- **ACTIVITY**
Print out the data exactly, keeping every image out of it.

- **RECORDS PROVIDED**

=== Begin Enclosure ===

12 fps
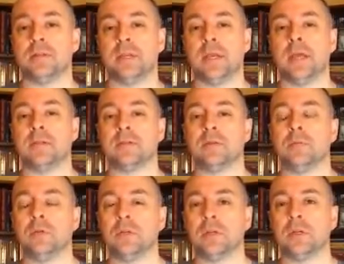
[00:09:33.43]
They canceled the
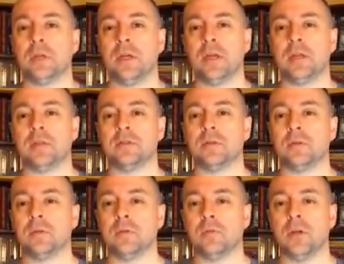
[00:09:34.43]
book, and so
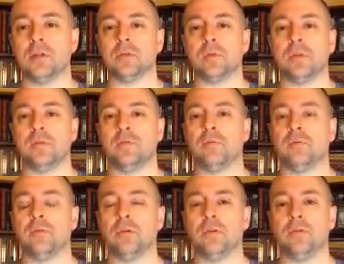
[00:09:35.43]
the rights will have
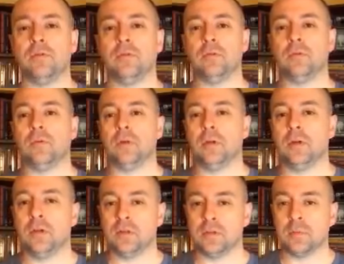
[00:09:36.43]
reverted to
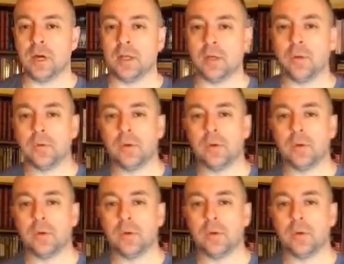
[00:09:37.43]
Milo.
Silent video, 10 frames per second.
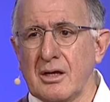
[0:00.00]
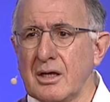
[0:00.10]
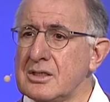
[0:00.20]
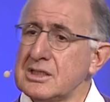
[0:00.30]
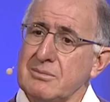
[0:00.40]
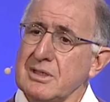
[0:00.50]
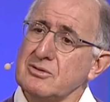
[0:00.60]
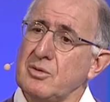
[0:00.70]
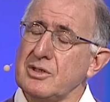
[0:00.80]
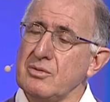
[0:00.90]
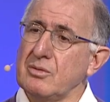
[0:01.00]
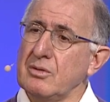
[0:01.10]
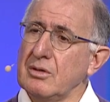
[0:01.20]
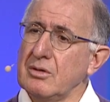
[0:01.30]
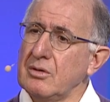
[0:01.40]
I just sometimes wonder
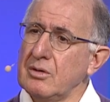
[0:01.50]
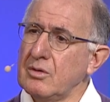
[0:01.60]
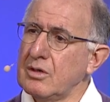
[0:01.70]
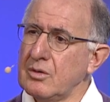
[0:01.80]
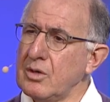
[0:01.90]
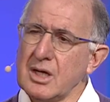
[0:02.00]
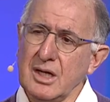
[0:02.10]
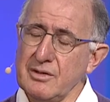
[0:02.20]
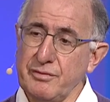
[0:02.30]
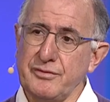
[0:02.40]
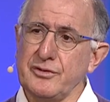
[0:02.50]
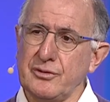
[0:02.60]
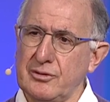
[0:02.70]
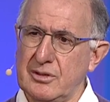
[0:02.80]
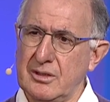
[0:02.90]
what kind of
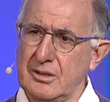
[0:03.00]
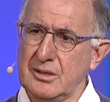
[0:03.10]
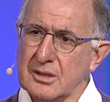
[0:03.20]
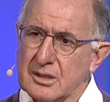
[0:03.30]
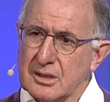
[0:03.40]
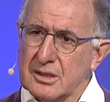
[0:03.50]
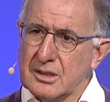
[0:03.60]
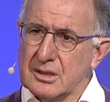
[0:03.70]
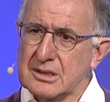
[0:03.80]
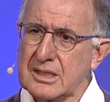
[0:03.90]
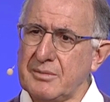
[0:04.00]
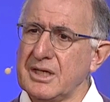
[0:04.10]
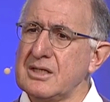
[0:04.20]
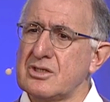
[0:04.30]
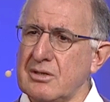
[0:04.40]
food is coming
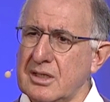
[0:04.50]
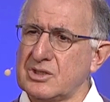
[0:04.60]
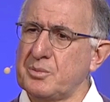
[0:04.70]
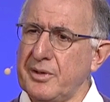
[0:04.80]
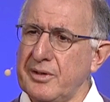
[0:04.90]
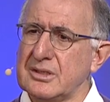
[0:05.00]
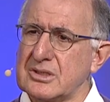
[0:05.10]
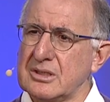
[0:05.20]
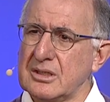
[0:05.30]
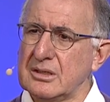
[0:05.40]
into our spirits?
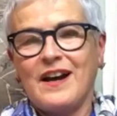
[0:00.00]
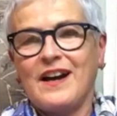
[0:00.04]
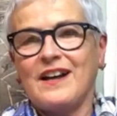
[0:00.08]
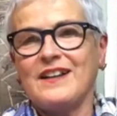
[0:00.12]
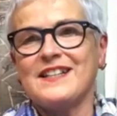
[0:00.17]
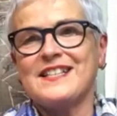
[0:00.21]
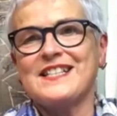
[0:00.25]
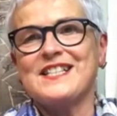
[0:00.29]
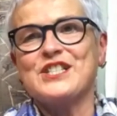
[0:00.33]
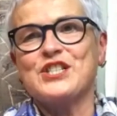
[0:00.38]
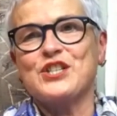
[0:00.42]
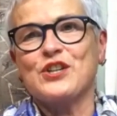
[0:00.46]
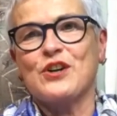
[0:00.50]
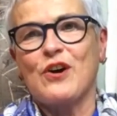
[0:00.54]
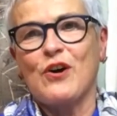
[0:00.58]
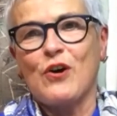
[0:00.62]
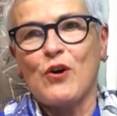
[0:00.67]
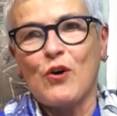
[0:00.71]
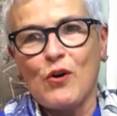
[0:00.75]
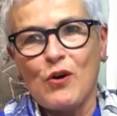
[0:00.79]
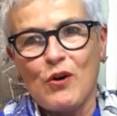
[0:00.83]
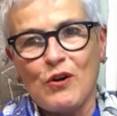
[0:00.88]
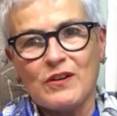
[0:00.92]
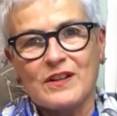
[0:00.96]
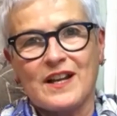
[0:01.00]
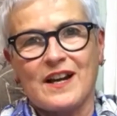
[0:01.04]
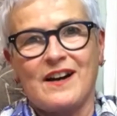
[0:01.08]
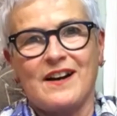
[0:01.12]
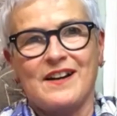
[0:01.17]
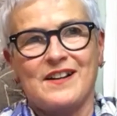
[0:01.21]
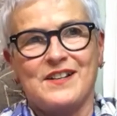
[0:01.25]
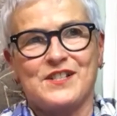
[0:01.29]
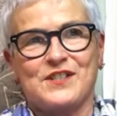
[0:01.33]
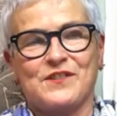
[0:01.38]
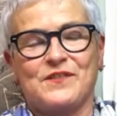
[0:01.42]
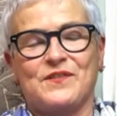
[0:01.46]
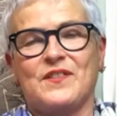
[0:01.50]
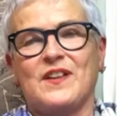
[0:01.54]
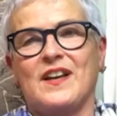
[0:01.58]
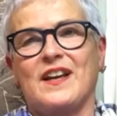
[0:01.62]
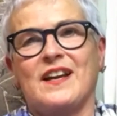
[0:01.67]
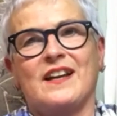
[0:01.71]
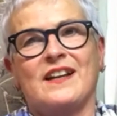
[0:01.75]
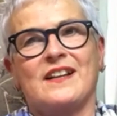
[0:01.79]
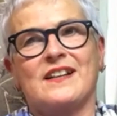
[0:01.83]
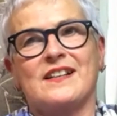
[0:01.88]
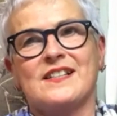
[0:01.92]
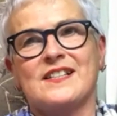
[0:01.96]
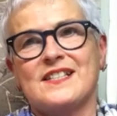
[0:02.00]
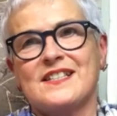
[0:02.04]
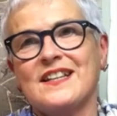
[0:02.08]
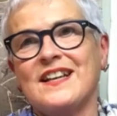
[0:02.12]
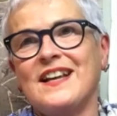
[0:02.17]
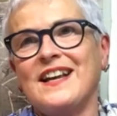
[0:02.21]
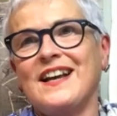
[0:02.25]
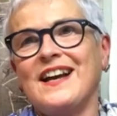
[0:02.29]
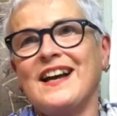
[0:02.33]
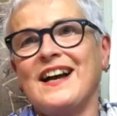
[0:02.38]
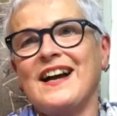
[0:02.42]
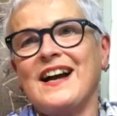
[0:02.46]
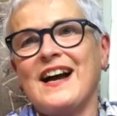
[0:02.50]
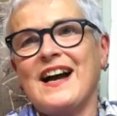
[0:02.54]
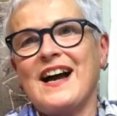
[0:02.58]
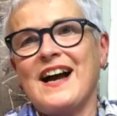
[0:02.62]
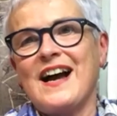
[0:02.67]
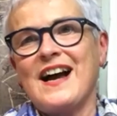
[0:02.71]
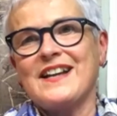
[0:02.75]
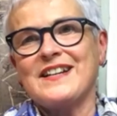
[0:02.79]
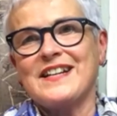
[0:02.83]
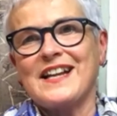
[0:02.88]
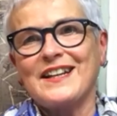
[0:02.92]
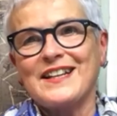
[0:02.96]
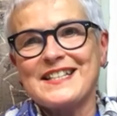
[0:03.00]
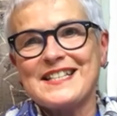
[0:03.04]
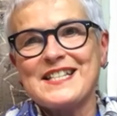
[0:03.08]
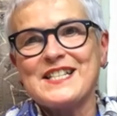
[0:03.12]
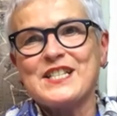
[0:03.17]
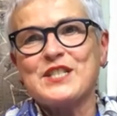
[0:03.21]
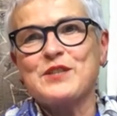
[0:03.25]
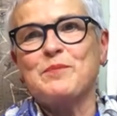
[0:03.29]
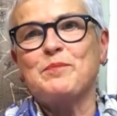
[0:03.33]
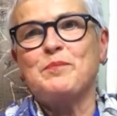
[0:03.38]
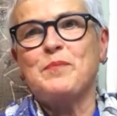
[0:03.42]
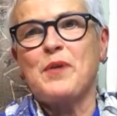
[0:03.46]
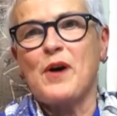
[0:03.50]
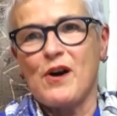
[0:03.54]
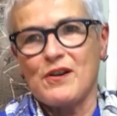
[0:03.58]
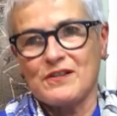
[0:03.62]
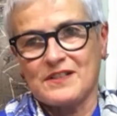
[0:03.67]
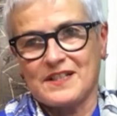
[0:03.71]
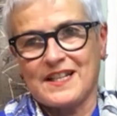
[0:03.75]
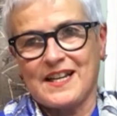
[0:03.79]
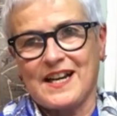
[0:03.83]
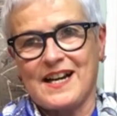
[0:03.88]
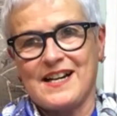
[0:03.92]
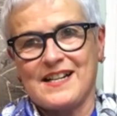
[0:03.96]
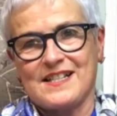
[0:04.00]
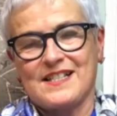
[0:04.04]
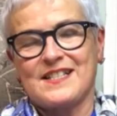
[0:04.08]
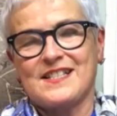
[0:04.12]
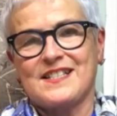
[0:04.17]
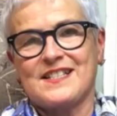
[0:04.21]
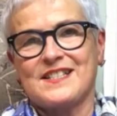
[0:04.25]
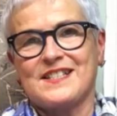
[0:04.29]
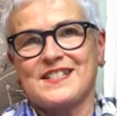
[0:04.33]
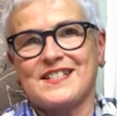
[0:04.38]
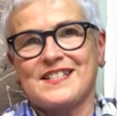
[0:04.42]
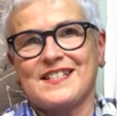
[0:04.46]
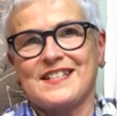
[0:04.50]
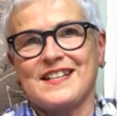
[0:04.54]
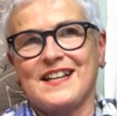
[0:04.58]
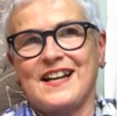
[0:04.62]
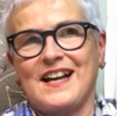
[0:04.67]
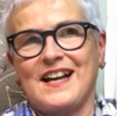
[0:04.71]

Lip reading: I listen to all kinds of things, and I listen to podcasts.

=== End Enclosure ===

- **YOUR SOLUTION**
12 fps
[00:09:33.43]
They canceled the
[00:09:34.43]
book, and so
[00:09:35.43]
the rights will have
[00:09:36.43]
reverted to
[00:09:37.43]
Milo.
Silent video, 10 frames per second.
[0:00.00]
[0:00.10]
[0:00.20]
[0:00.30]
[0:00.40]
[0:00.50]
[0:00.60]
[0:00.70]
[0:00.80]
[0:00.90]
[0:01.00]
[0:01.10]
[0:01.20]
[0:01.30]
[0:01.40]
I just sometimes wonder
[0:01.50]
[0:01.60]
[0:01.70]
[0:01.80]
[0:01.90]
[0:02.00]
[0:02.10]
[0:02.20]
[0:02.30]
[0:02.40]
[0:02.50]
[0:02.60]
[0:02.70]
[0:02.80]
[0:02.90]
what kind of
[0:03.00]
[0:03.10]
[0:03.20]
[0:03.30]
[0:03.40]
[0:03.50]
[0:03.60]
[0:03.70]
[0:03.80]
[0:03.90]
[0:04.00]
[0:04.10]
[0:04.20]
[0:04.30]
[0:04.40]
food is coming
[0:04.50]
[0:04.60]
[0:04.70]
[0:04.80]
[0:04.90]
[0:05.00]
[0:05.10]
[0:05.20]
[0:05.30]
[0:05.40]
into our spirits?
[0:00.00]
[0:00.04]
[0:00.08]
[0:00.12]
[0:00.17]
[0:00.21]
[0:00.25]
[0:00.29]
[0:00.33]
[0:00.38]
[0:00.42]
[0:00.46]
[0:00.50]
[0:00.54]
[0:00.58]
[0:00.62]
[0:00.67]
[0:00.71]
[0:00.75]
[0:00.79]
[0:00.83]
[0:00.88]
[0:00.92]
[0:00.96]
[0:01.00]
[0:01.04]
[0:01.08]
[0:01.12]
[0:01.17]
[0:01.21]
[0:01.25]
[0:01.29]
[0:01.33]
[0:01.38]
[0:01.42]
[0:01.46]
[0:01.50]
[0:01.54]
[0:01.58]
[0:01.62]
[0:01.67]
[0:01.71]
[0:01.75]
[0:01.79]
[0:01.83]
[0:01.88]
[0:01.92]
[0:01.96]
[0:02.00]
[0:02.04]
[0:02.08]
[0:02.12]
[0:02.17]
[0:02.21]
[0:02.25]
[0:02.29]
[0:02.33]
[0:02.38]
[0:02.42]
[0:02.46]
[0:02.50]
[0:02.54]
[0:02.58]
[0:02.62]
[0:02.67]
[0:02.71]
[0:02.75]
[0:02.79]
[0:02.83]
[0:02.88]
[0:02.92]
[0:02.96]
[0:03.00]
[0:03.04]
[0:03.08]
[0:03.12]
[0:03.17]
[0:03.21]
[0:03.25]
[0:03.29]
[0:03.33]
[0:03.38]
[0:03.42]
[0:03.46]
[0:03.50]
[0:03.54]
[0:03.58]
[0:03.62]
[0:03.67]
[0:03.71]
[0:03.75]
[0:03.79]
[0:03.83]
[0:03.88]
[0:03.92]
[0:03.96]
[0:04.00]
[0:04.04]
[0:04.08]
[0:04.12]
[0:04.17]
[0:04.21]
[0:04.25]
[0:04.29]
[0:04.33]
[0:04.38]
[0:04.42]
[0:04.46]
[0:04.50]
[0:04.54]
[0:04.58]
[0:04.62]
[0:04.67]
[0:04.71]

Lip reading: I listen to all kinds of things, and I listen to podcasts.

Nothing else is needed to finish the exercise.